A £2.5M plan to transform a North railway museum into a Victorian-style tourist attraction befitting the region’s rail heritage has been unveiled.
Museums chiefs want to make the Stephenson Railway Museum, in North Tyneside, the best railway heritage day out in the North-East, worthy of the pioneering father and son after whom it is named.
Already it has 30,000 visits a year and is the only site in the UK where historic steam, electric and diesel locomotives can regularly be seen in action together, with the popular train rides run by the North Tyneside Steam Railway Association.

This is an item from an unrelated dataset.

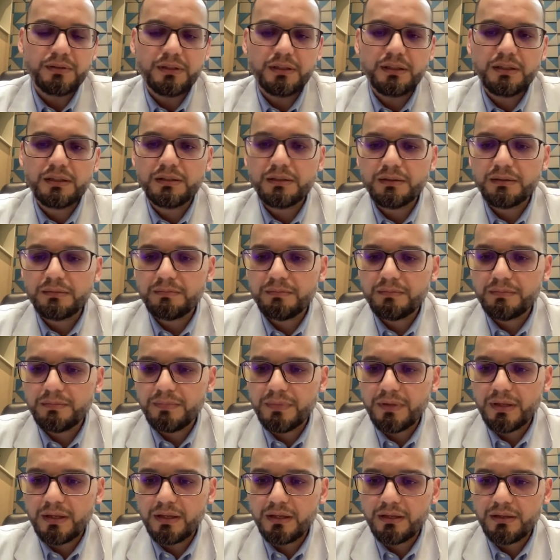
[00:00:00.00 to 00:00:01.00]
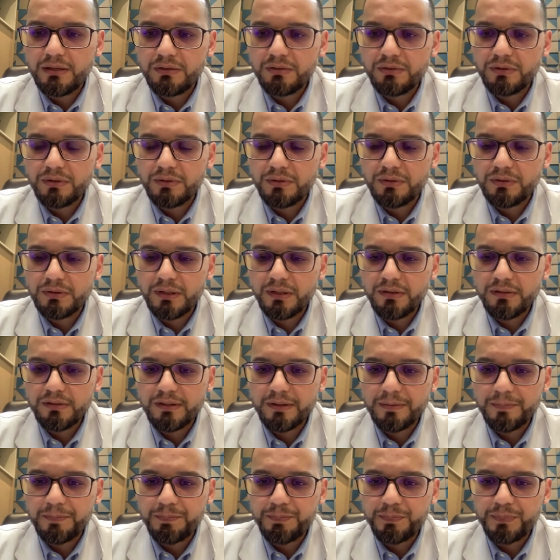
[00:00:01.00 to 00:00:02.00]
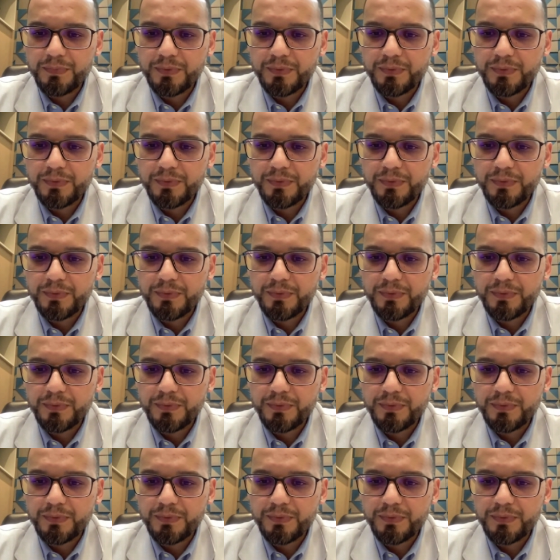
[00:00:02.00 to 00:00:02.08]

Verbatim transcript: né, é isso acontecer.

But Tyne and Wear Museums (TWM) and North Tyneside Council want to create a new Victorian Station building, recreating the sights and sounds of the steam age as visitors arrive.

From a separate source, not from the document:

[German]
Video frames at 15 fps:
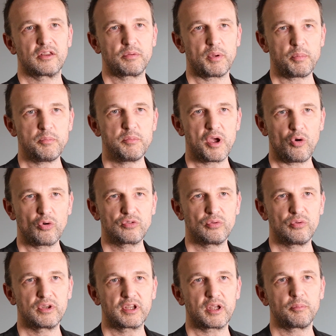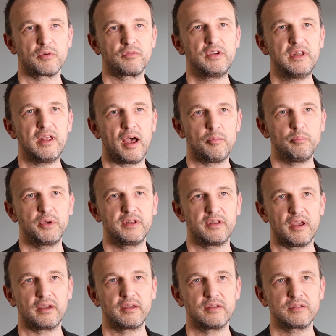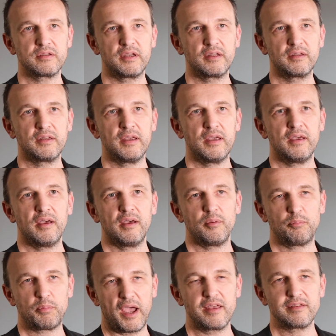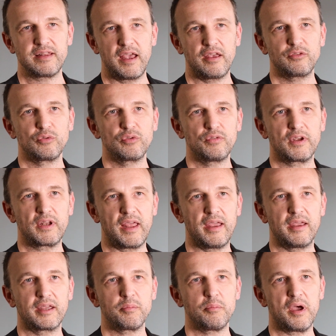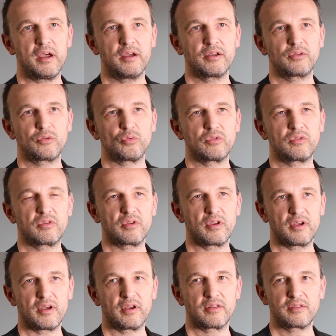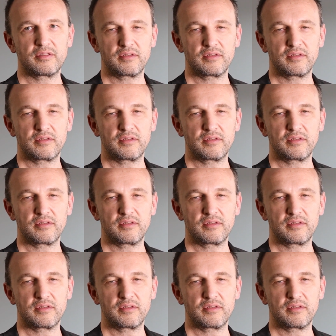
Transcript: Das war bei mir auch so. Ich habe mir viele Anbieter angesehen, Preis-Leistungsvergleiche gemacht und äh,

Outside the main site could be a new adventure playground designed on the Stephenson theme, with a miniature railway featuring a mini version of George Stephenson’s Rocket, passing over the famous bridges designed by his son Robert.
They want to replace the old station platform at Percy Main and build a new direct link with the nearby Metro station, featuring a railway trail to guide visitors between the two areas.

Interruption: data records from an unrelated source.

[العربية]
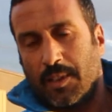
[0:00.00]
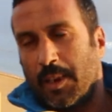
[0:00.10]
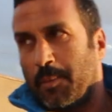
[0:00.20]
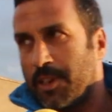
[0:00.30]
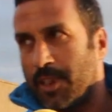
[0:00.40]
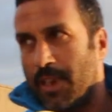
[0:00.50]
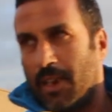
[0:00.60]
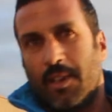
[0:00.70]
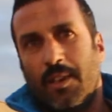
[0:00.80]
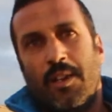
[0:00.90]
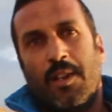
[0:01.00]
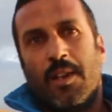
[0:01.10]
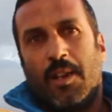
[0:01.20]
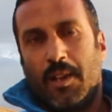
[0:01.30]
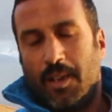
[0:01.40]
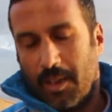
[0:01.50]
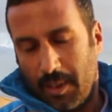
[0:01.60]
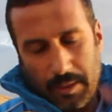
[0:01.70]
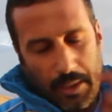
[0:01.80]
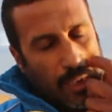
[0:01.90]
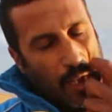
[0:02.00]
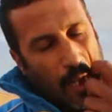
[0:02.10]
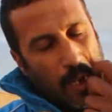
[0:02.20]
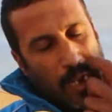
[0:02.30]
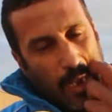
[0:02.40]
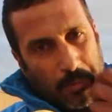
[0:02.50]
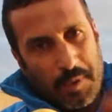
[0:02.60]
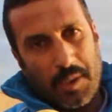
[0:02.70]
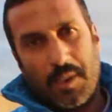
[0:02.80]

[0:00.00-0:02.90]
ضربه جزاء ضيعها اللاعب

And instead of opening only from April 1 to October 28, the museum would open all-year-round, like the other Tyne and Wear Museums attractions.
In a report to today’s meeting of North Tyneside’s cabinet, Paul Gowans, North Tyneside’s head of cultural services, says short-term priorities are to maintain the rolling stock at the museum, replacing the facilities for volunteer staff, improving the tracks, increasing security and promoting the museum better.
One idea is to develop more themed days at the museum, which opened in 1986 in Middle Engine Lane, North Shields.
Mr Gowans has recommended that the council’s cabinet approve the draft masterplan for the museum, which would then trigger a feasibility study.